Historienne, écrivain et réalisatrice de documentaires

 

Le Venezuela ou le règne de la déraison

L’Amérique latine est le continent du « réalisme magique », là où la frontière entre l’imaginaire et la réalité s’estompe. Le rationalisme cartésien n’y a guère de place : trop rationnel, rigoureux, austère, prévisible. La déraison latino-américaine laisse un parfum baroque, inattendu, surprenant, excessif, parfois festif. Là-bas, tout est possible, même les pires atrocités et transgressions. En particulier au Venezuela, l’Eldorado pétrolier. L’or noir y a permis la démesure et l’insouciance. La musique et l’humour sauvaient de tout. Mais depuis quelques années le silence règne. Un silence de peur, d’abattement, de vide. L’Etat a perdu la raison. L’Etat est devenu sadique. Au nom du peuple, l’Etat a tourné le dos à son peuple. Autrefois, une raison d’Etat avait permis en 1958 l’émergence d’une démocratie au détriment d’une dictature militaire, la nationalisation du pétrole en 1976, le développement d’infrastructures et de services sociaux. Mais face au ralentissement économique, l’Etat s’est vu débordé, attaqué, affaibli, puis déstabilisé par deux tentatives de coups d’Etat en 1992. Un bipartisme clientéliste n’était plus à la hauteur des défis.
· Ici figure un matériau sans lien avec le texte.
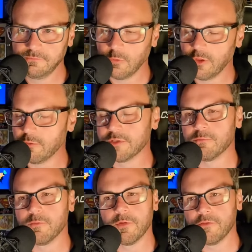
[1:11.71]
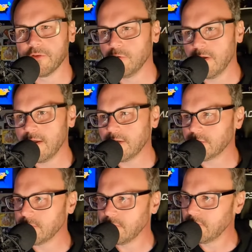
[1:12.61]
whether it was a new
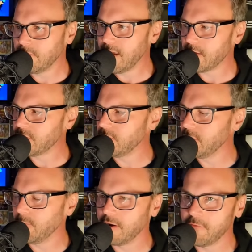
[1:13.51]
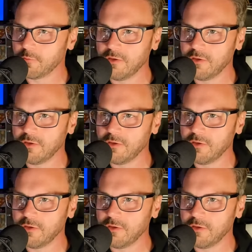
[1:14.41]
age re reaction or whatever,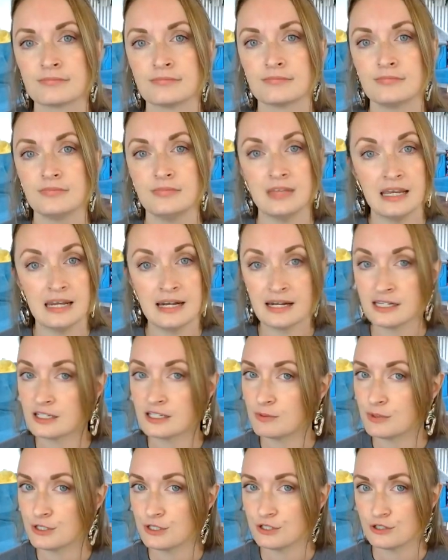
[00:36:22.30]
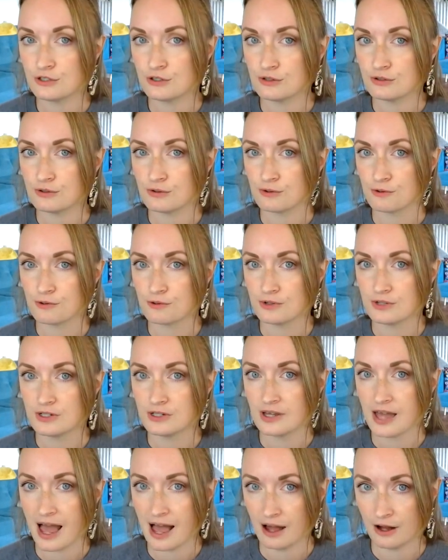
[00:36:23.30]
needing to be soothed,
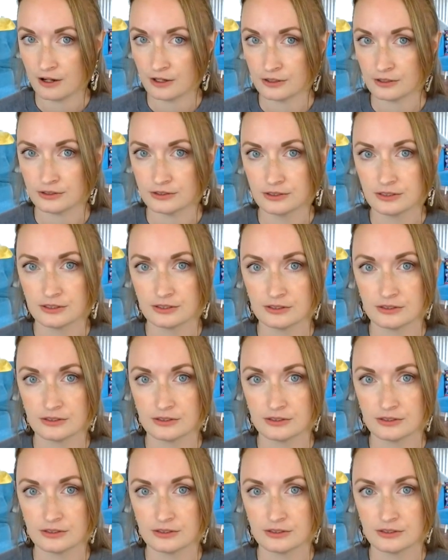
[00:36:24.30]
held,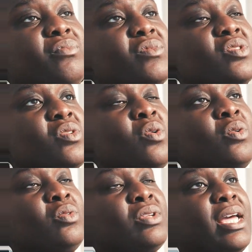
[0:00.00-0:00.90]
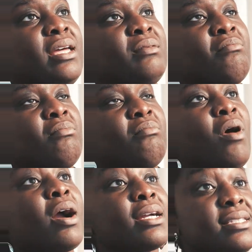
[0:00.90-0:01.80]
sold and
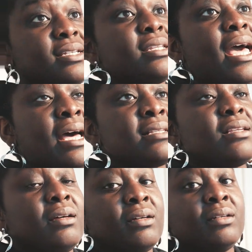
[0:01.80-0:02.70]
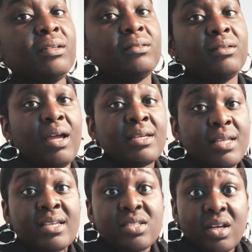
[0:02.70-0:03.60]
marketed as
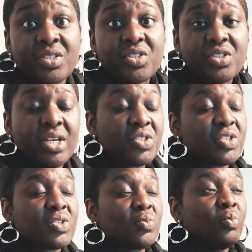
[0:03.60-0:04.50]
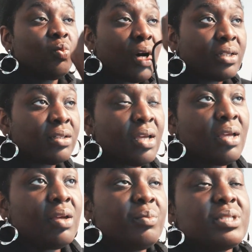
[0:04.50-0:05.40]
such, as just one
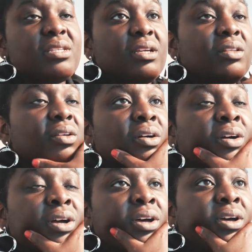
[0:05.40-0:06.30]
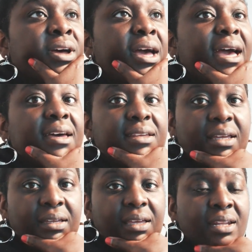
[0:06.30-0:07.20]
particular
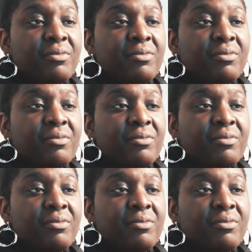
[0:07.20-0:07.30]
heading, and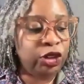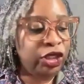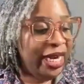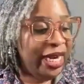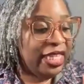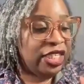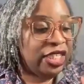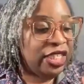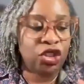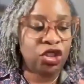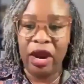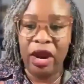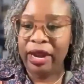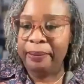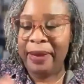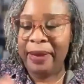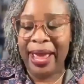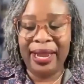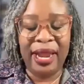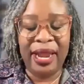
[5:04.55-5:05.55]
Jen, I started
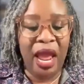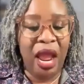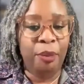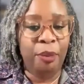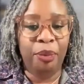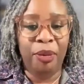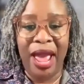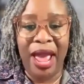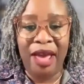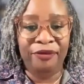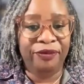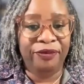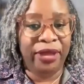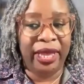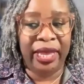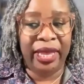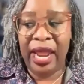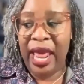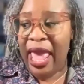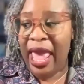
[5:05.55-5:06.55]
my
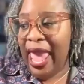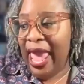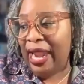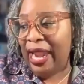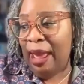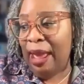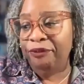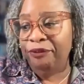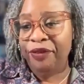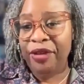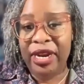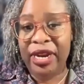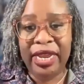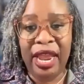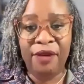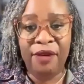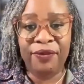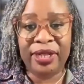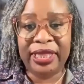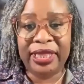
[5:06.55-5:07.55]
nonprofit and I'm funding
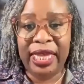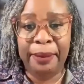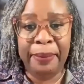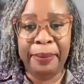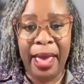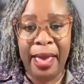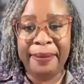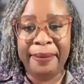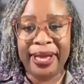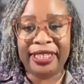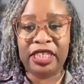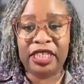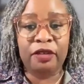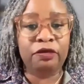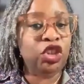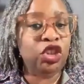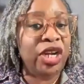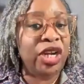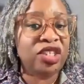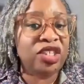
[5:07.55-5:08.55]
everything by myself.
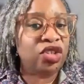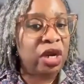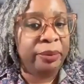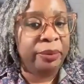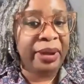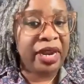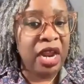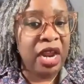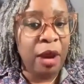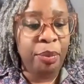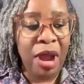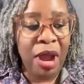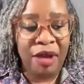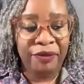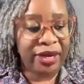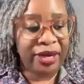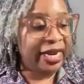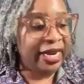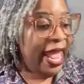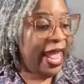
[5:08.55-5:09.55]
Jen, I started my
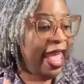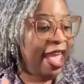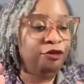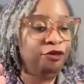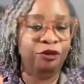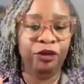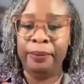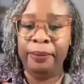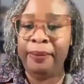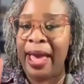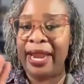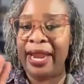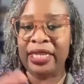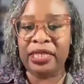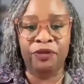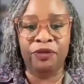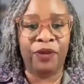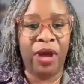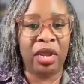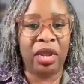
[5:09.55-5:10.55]
nonprofit and everybody's
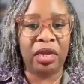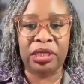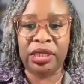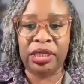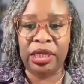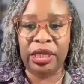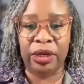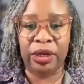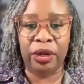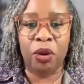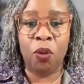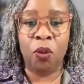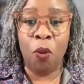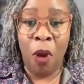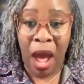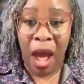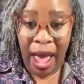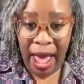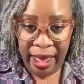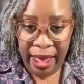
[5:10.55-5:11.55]
a volunteer.
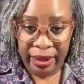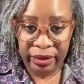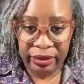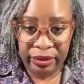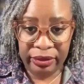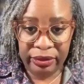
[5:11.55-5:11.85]
Why?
Une démocratie fatiguée, après 40 ans d’exercice sans jamais se renouveler et se remettre en question, a laissé place au populisme incarné par un militaire putschiste folklorique, Hugo Chavez. L’abstentionnisme et les divisions politiciennes ont permis son arrivée au pouvoir. Les vénézuéliens étaient en quête de renouveau. Et la « pensée magique » a fait le reste. Ils ont cru la démocratie ancrée. Ils ne l’ont pas choyé ni protégé. Les intérêts particuliers ont primé sur l’intérêt général. Aujourd’hui, le pays est hors service : plus d’eau, plus d’électricité, plus de médicament, plus de nourriture, plus de liberté…il ne reste que la corruption et la violence. Quand la raison disparaît, la barbarie s’installe. Il n’y a plus de citoyens mais des traitres ou des partisans. Le soi-disant « socialisme du 21ème siècle » a laissé prospérer le règne de mafias locales et étrangères s’adonnant au trafic de drogue ou d’or. Au détriment d’une population laissée pour compte. Une population qui doit survivre par ses propres moyens. Une population dont 20% a pris les routes de l’exil car il n’y a plus d’avenir. Qu’est-ce qu’une nation ? « Un rêve d’avenir partagé » répond Renan. Au Venezuela, plus rien ne fait nation. La déraison a gagné.